ENTRIES SHOWN:
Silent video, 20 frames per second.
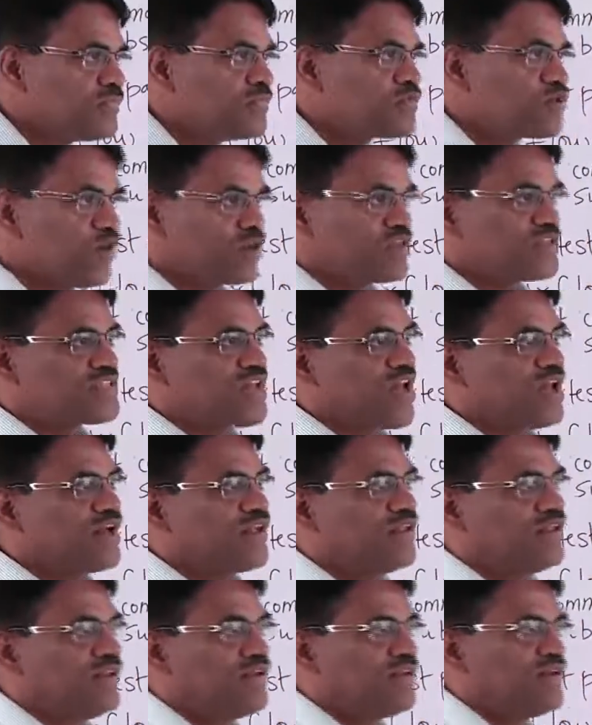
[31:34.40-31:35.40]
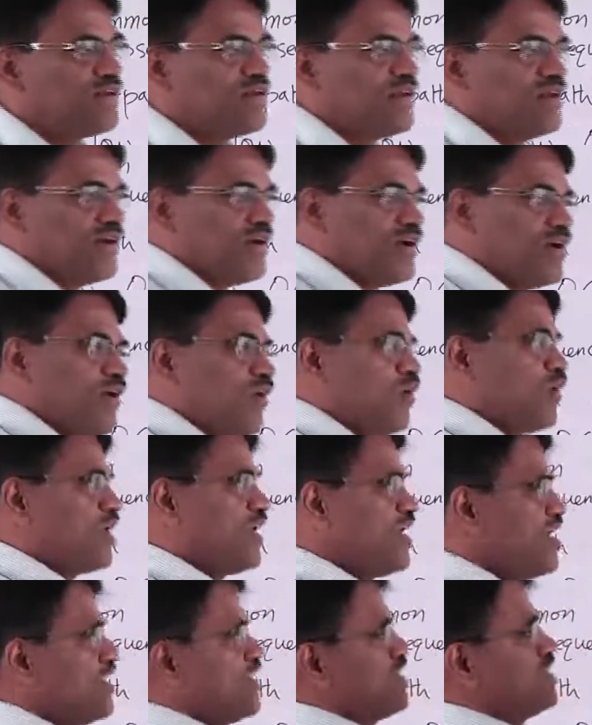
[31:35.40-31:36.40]
Show the cycle. Oh,
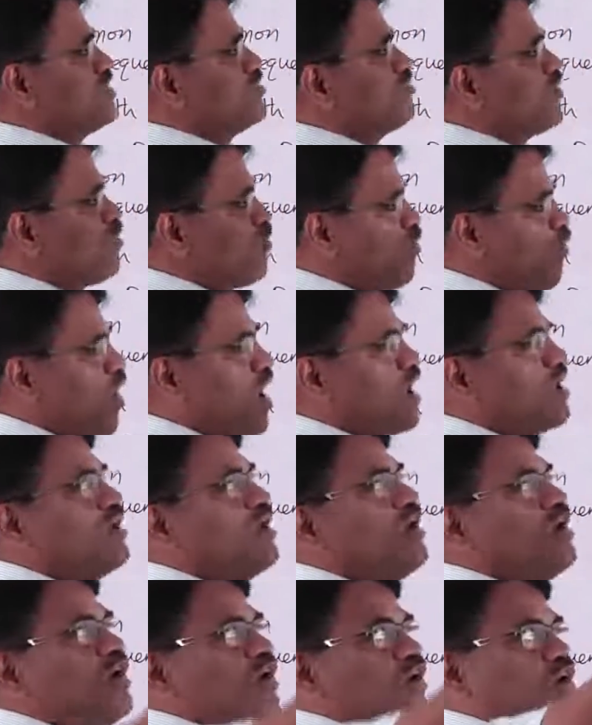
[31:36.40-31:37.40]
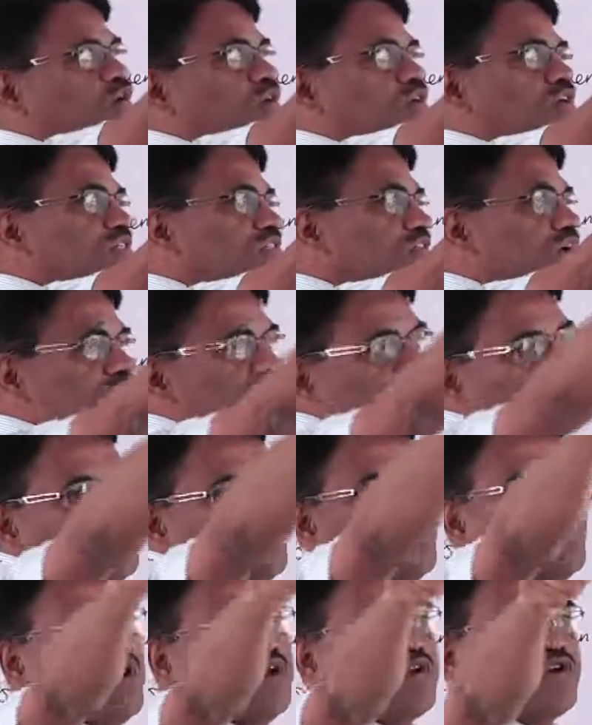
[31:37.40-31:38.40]
here it is from 1, go to 7,
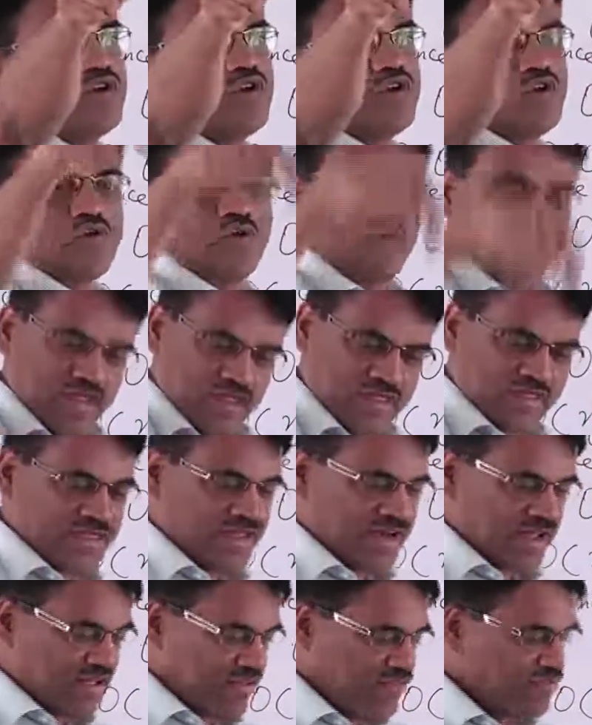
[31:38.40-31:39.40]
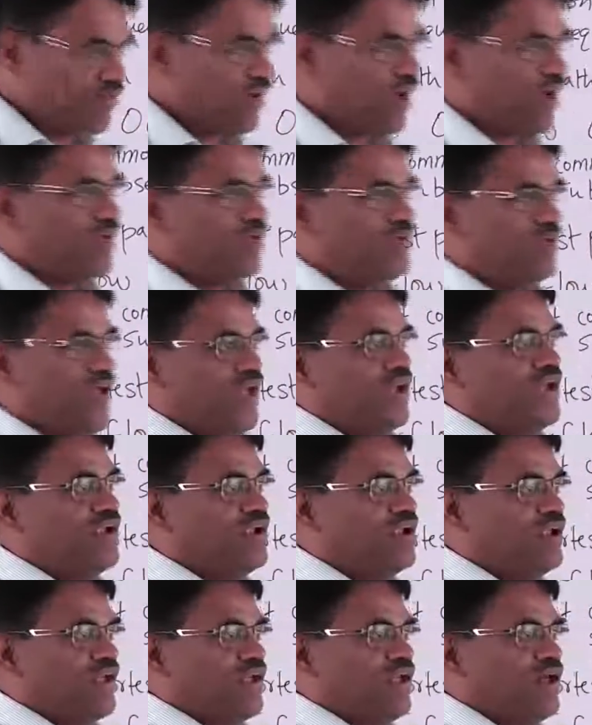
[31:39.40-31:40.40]
to 2, 3, 5, 8.
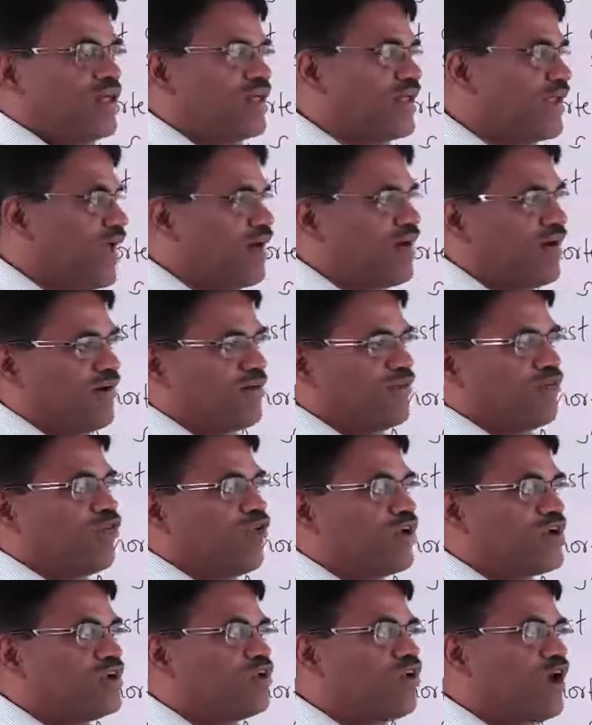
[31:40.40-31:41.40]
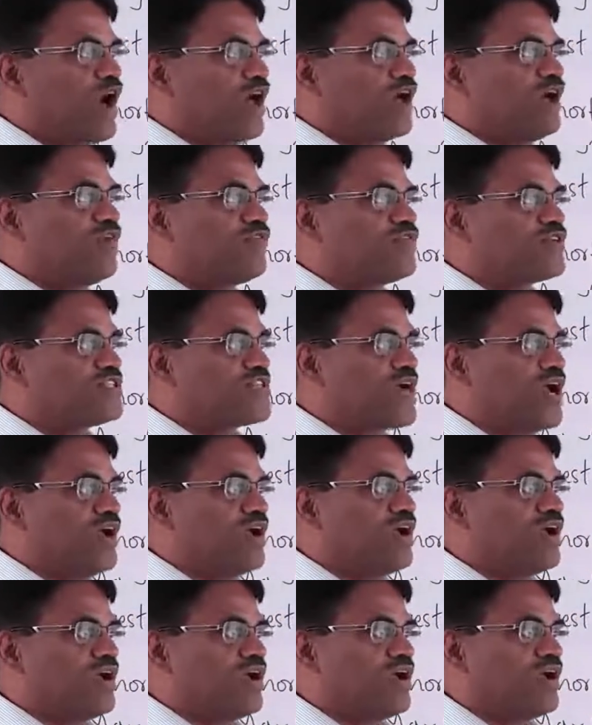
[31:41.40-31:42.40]
And then what do I have to check?
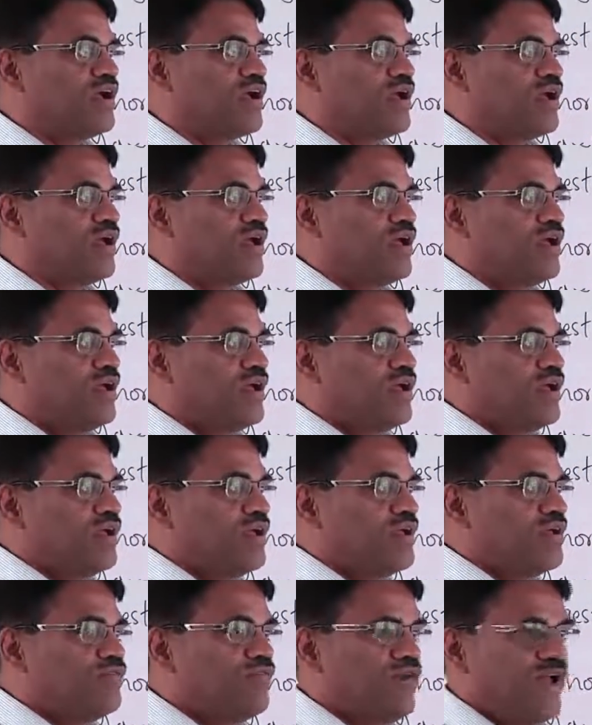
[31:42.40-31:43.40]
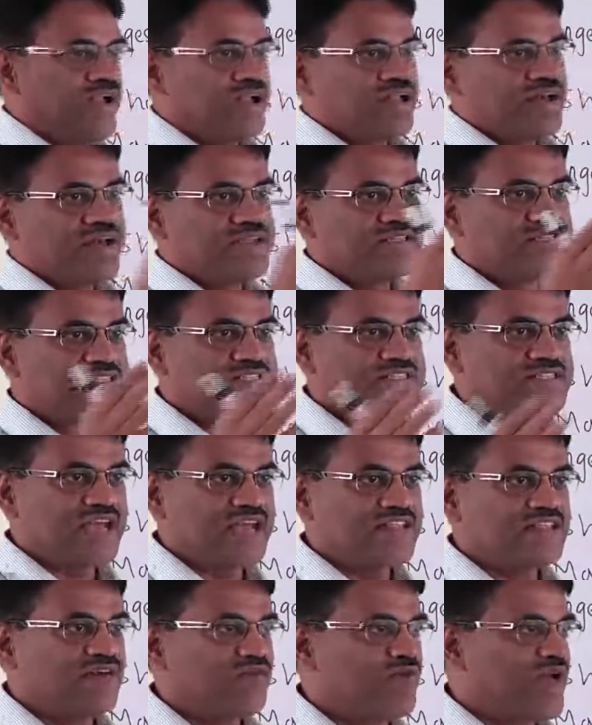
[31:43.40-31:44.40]
Weight. I just
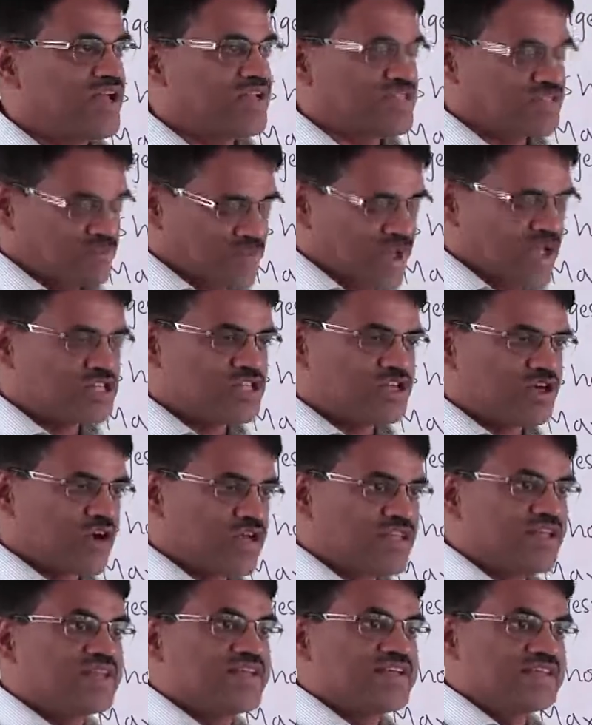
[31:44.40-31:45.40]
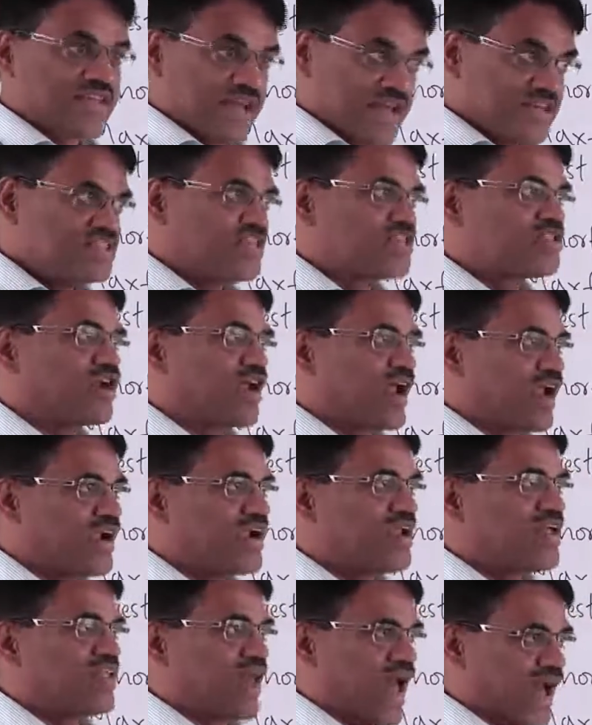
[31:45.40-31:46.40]
check the weights, make sure that these edges are
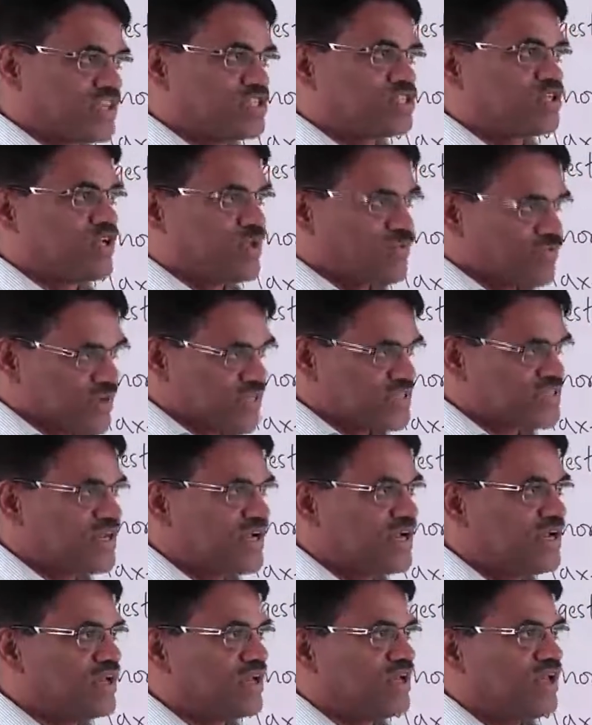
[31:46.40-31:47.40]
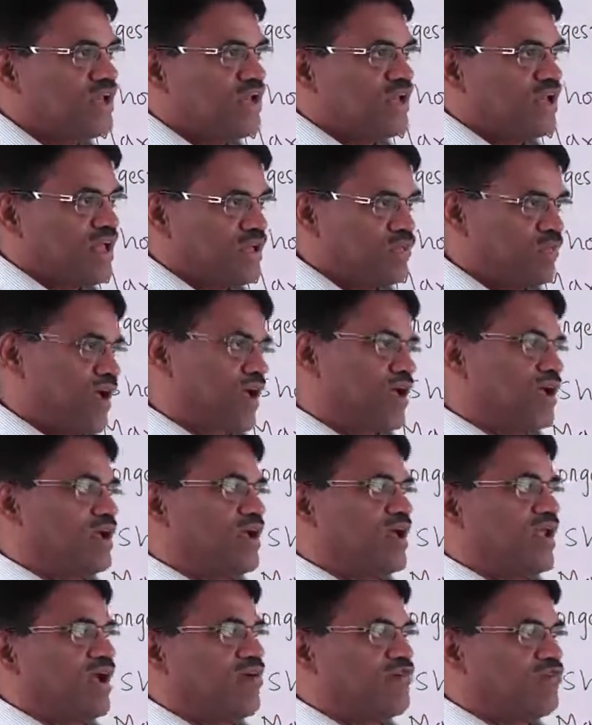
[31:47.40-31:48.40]
already actually present in my
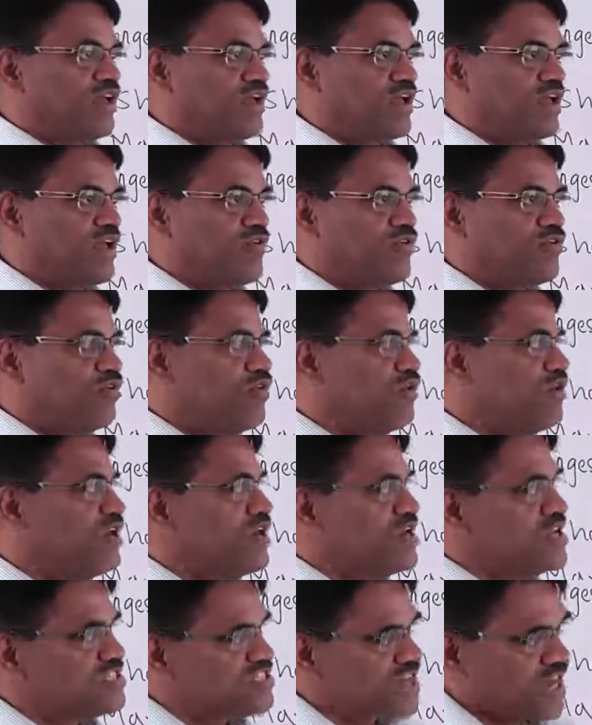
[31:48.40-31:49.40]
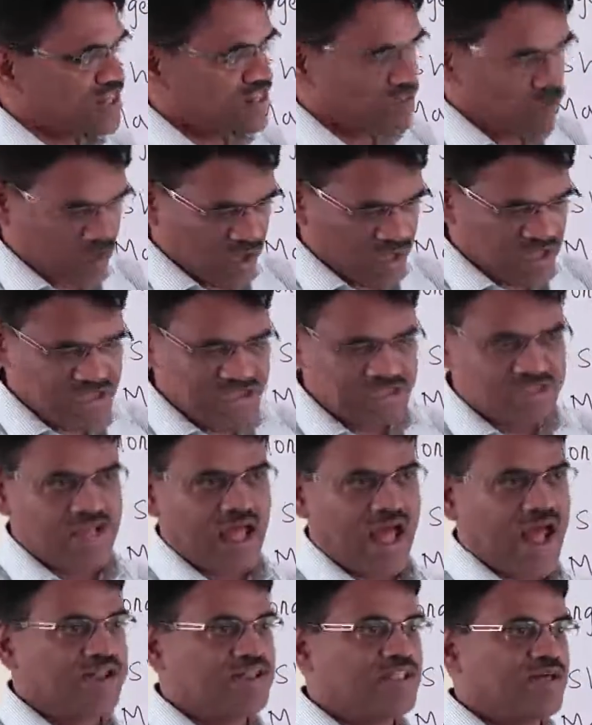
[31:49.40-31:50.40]
graph I gave you. Check the weights,
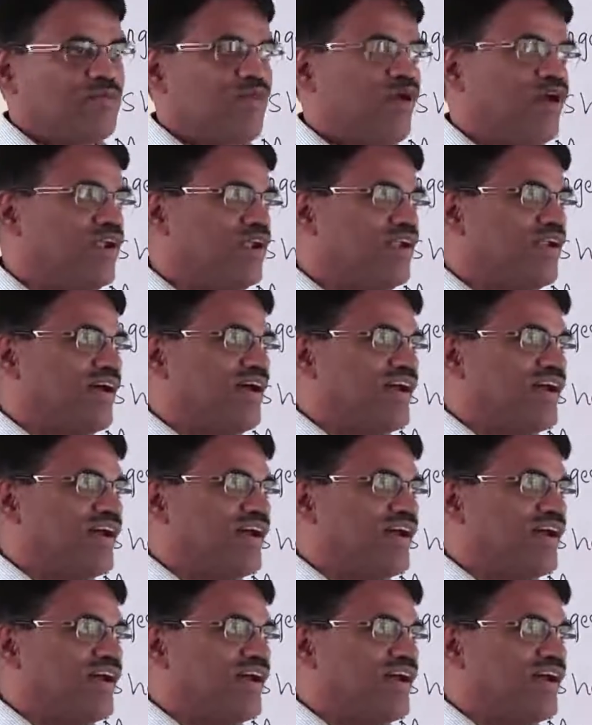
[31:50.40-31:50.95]
add them all.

REQUIRED ACTION: Give back every record exactly, dropping its pictures.

ANSWER TO THIS EXERCISE:
Silent video, 20 frames per second.
[31:34.40-31:35.40]
[31:35.40-31:36.40]
Show the cycle. Oh,
[31:36.40-31:37.40]
[31:37.40-31:38.40]
here it is from 1, go to 7,
[31:38.40-31:39.40]
[31:39.40-31:40.40]
to 2, 3, 5, 8.
[31:40.40-31:41.40]
[31:41.40-31:42.40]
And then what do I have to check?
[31:42.40-31:43.40]
[31:43.40-31:44.40]
Weight. I just
[31:44.40-31:45.40]
[31:45.40-31:46.40]
check the weights, make sure that these edges are
[31:46.40-31:47.40]
[31:47.40-31:48.40]
already actually present in my
[31:48.40-31:49.40]
[31:49.40-31:50.40]
graph I gave you. Check the weights,
[31:50.40-31:50.95]
add them all.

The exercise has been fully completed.